The novel takes a look at the mid-life crisis of one George F. Babbitt, middle-class real estate man looking to find his place in the world.
The heart of the book seems summed up in early speech by Babbitt himself:
“Kind of comes over me: here I’ve pretty much done all the things I ought to; supported my family, and got a good house and a six-cylinder car, and built up a nice little business, and I haven’t any vices ‘specially, except smoking – and I’m practically cutting that out, by the way. And I belong to the church, and play enough golf to keep in trim, and I only associate with good decent fellows. And yet, even so, I don’t know that I’m entirely satisfied!”
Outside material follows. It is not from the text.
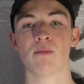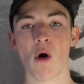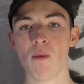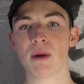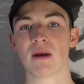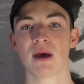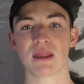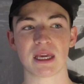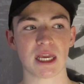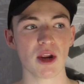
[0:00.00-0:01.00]
moment,
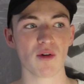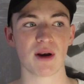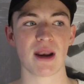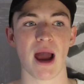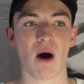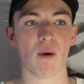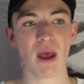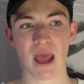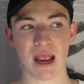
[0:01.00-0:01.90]
the here and now.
And off he goes, in search of that rolling stone of satisfaction.
Which he can’t get no of.
Later in the book:
“Thus it came to him merely to run away was folly, because he could never run away from himself.”
The book is a comedy, with funny lines and funny moments, that well up to a sadness of the life of the man who has everything – except the courage to embrace a meaningful existence.
Side note: another quote that I can apply to far too many people in the past months:
“She was a crusader and, like every crusader, she exulted in the opportunity to be vicious in the name of virtue.”